Uganda’s textile industry is not the only one that is struggling. Zimbabwe and South Africa have also experienced a strong decrease and loss of thousands of industrial workplaces. Kenya, Mozambique, Tanzania, Togo, Ivory Coast and Ghana have also been hit. To be sure, dumping of second-hand clothes is not the only reason Africa’s textile industry is struggling. An unstable power supply for the industry and expensive raw materials are also great challenges. Cheap imports from Asia constitute another big problem.

“We have to contend with competition from large amounts of cheap clothes from Asia,” Gareson Opala of Phenix Logistics in Kampala recounts. “Today we are surviving because we produce clothes for export, among other things for the American AGOA programme [an aid program that is to give African textile products access to the markets in the USA].”

Opala recognises that second-hand clothes provide work for many people in Uganda. He nevertheless hopes that the import of second-hand clothes will decrease. “We need industrial processing and innovation to speed up development in Uganda. So long as we just consume and import second-hand clothes and goods from the West, that will never happen, and we shall never escape poverty. Moreover, jobs in the informal sector are insecure,” he believes.

“The road from success to failure is short when you are working without social security arrangements.

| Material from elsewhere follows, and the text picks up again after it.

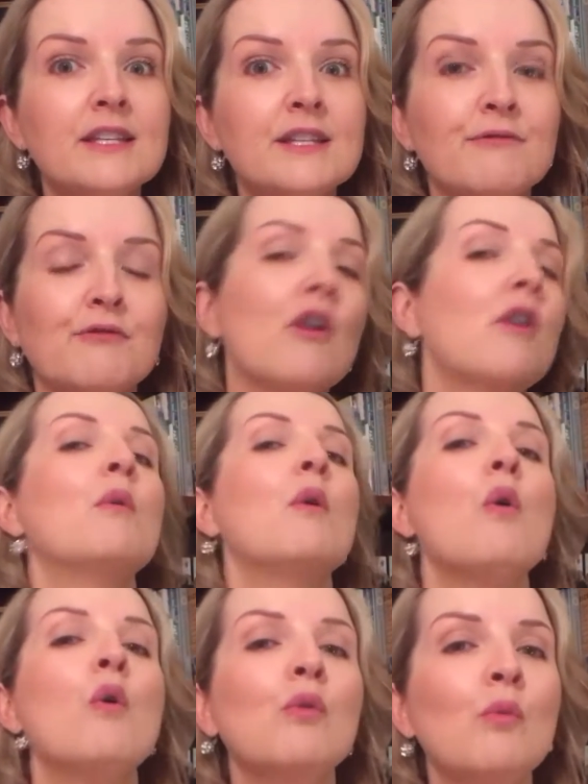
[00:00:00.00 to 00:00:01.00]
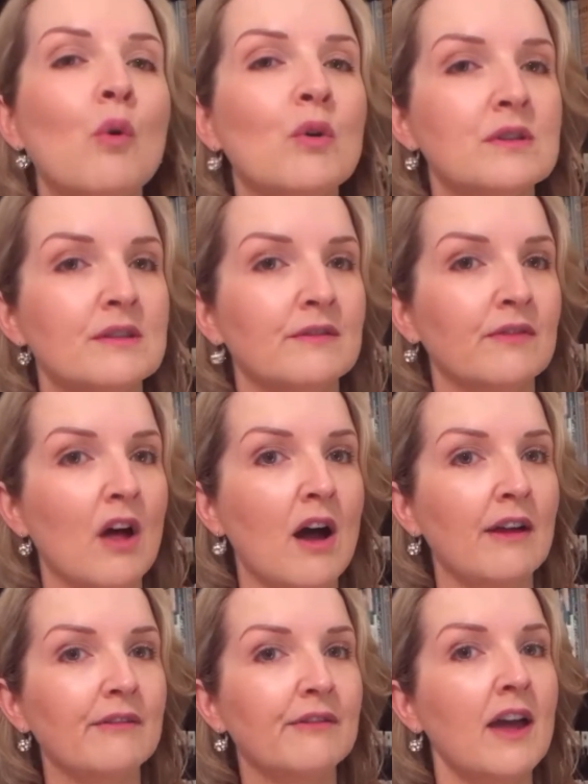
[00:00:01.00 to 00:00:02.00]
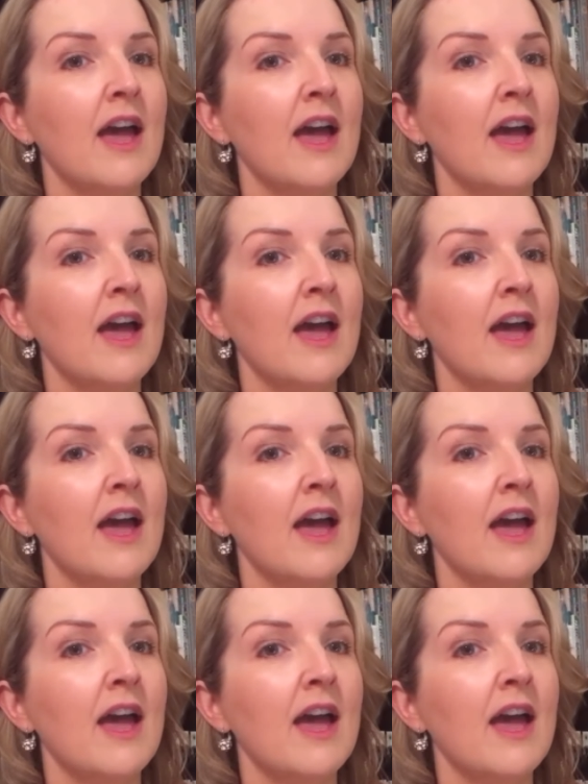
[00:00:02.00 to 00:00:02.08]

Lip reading: from all walks of life,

The Owino clothes market in the centre of Kampala has been struck by several large fires during the past few years – the last one as late as the summer of 2011. Thousands of sellers lost their goods in that fire,” he recounts.

Phasing out Second-Hand

Ugandan authorities have during the past few years made political moves to support the national textile industry. The National Textile Policy of 2009 suggests a 5-year phasing-out strategy with the goal of completely stopping second-hand clothes import to the country in 2015. Gareson Opala may therefore have his way.

International Textile, Garment and Leather Workers’ Federation (ITGLWF) has also pointed out that several African markets – among others, those of Kenya, Tanzania and Ghana – have started to approach a saturation point with regard to the need for more second-hand clothes and that the import during the past few years has started to level off.

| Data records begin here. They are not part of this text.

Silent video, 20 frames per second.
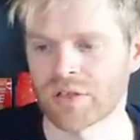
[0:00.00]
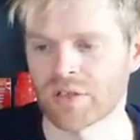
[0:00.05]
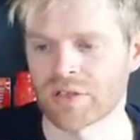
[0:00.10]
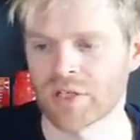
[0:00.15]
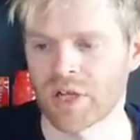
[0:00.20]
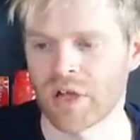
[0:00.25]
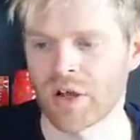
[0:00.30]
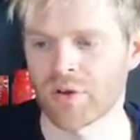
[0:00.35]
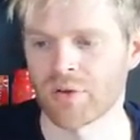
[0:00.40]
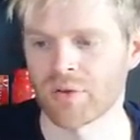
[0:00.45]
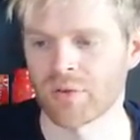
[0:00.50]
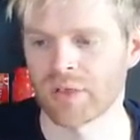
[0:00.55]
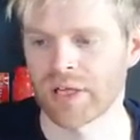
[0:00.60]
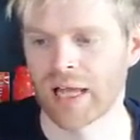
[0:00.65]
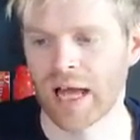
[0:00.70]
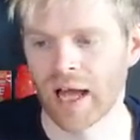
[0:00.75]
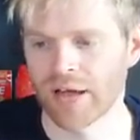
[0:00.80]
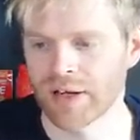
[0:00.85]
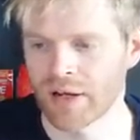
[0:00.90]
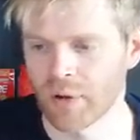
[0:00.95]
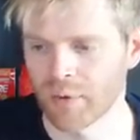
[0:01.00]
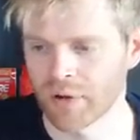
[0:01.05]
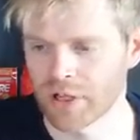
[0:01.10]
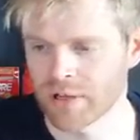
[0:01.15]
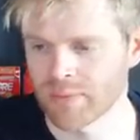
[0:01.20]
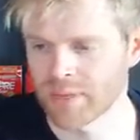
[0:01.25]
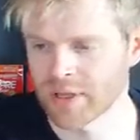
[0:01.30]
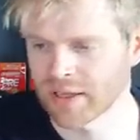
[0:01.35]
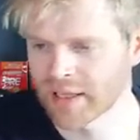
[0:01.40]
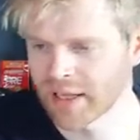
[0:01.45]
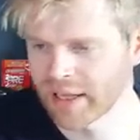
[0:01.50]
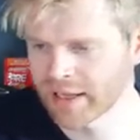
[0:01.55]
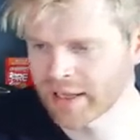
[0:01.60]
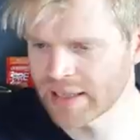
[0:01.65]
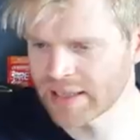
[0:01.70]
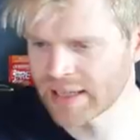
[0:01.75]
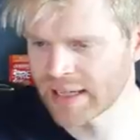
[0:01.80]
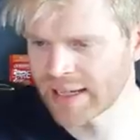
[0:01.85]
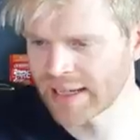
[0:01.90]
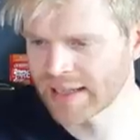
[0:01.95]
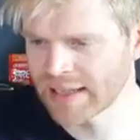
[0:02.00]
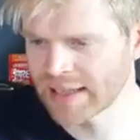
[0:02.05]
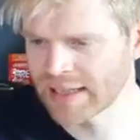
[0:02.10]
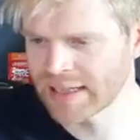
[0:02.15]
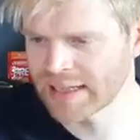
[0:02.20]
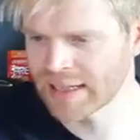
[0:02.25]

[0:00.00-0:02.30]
So yeah, I know what you mean there. And you're saying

There is therefore much to indicate that Norway and the West will have to find other ways to handle their textile refuse in the future. What will Norwegians do with their 20,000 tonnes of used blouses and trousers then?

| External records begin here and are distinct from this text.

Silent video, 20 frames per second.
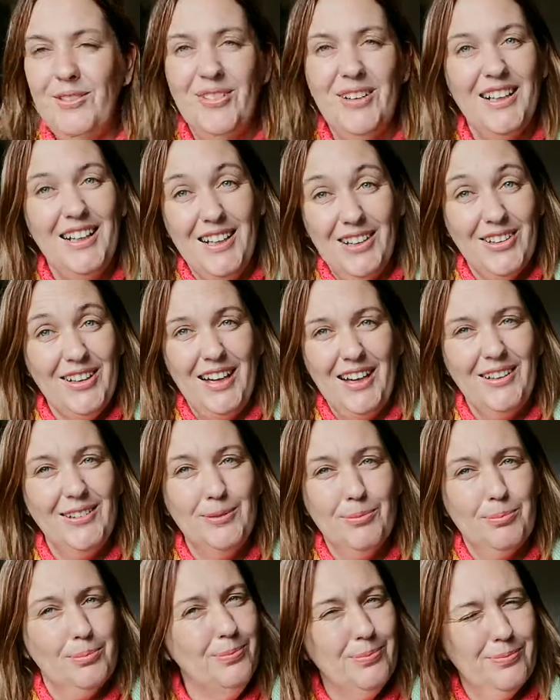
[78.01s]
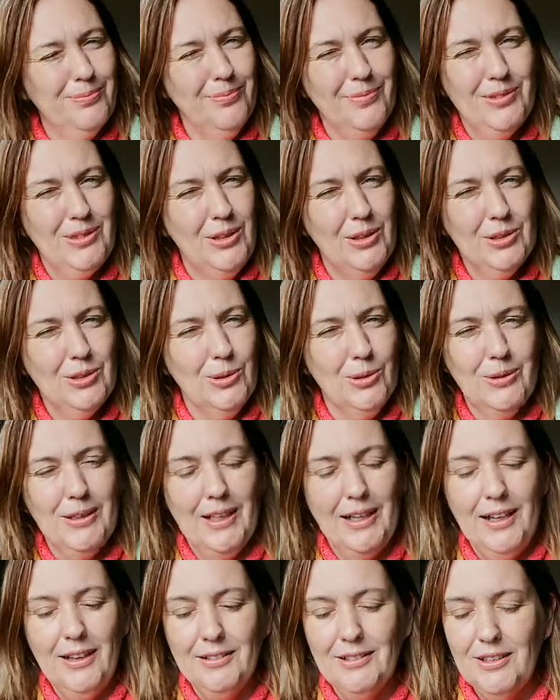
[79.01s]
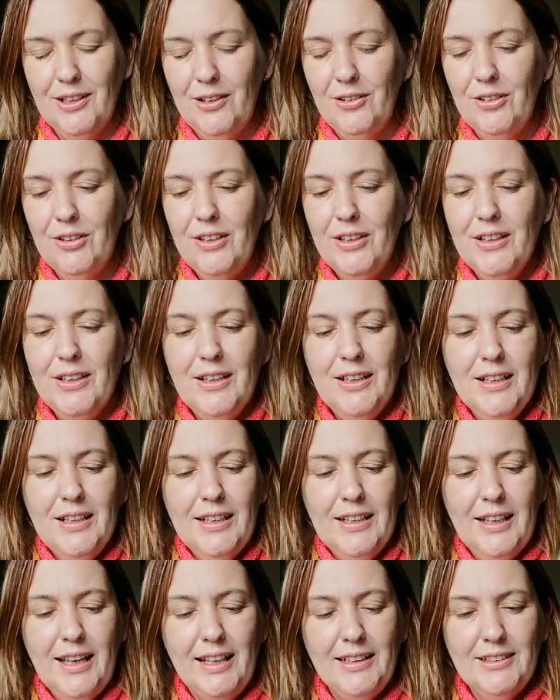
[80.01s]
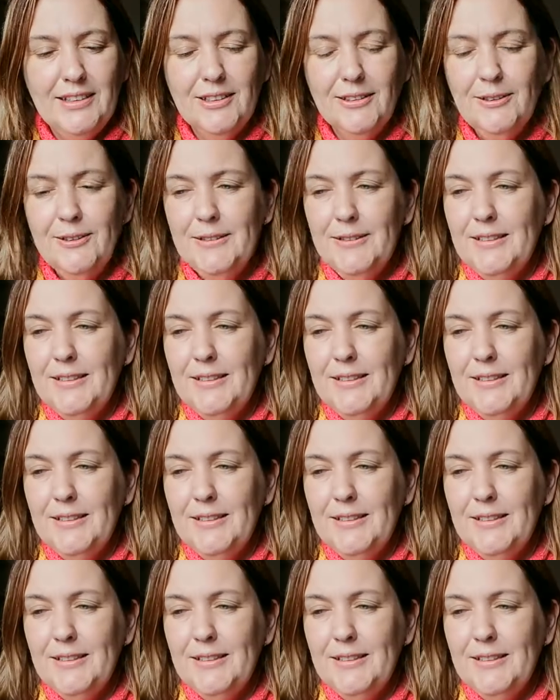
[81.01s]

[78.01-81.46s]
Okay, I'll sort that out now later.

Invest in Quality Rather than Quantity

To stop recycling is not an alternative, according to Ingun Grimstad Klepp, a researcher at the Norway’s National Institute for Consumer Research.

“It is good that clothes are recycled, no matter whether it is here or in Africa,” she says and adds, “The problem is that we buy and consume and exchange clothes at a pace that is environmentally untenable. We fill our closets with cheap clothes that we don’t need,” she believes.

Klepp would like to see Norwegians to a greater extent use their increased purchasing power on quality rather than quantity.

“People must get better at buying clothes that last longer. The social lifetime is more important than the technical lifetime. If you buy a garment you really need and want, you also take better care of it and it lasts longer,” she explains.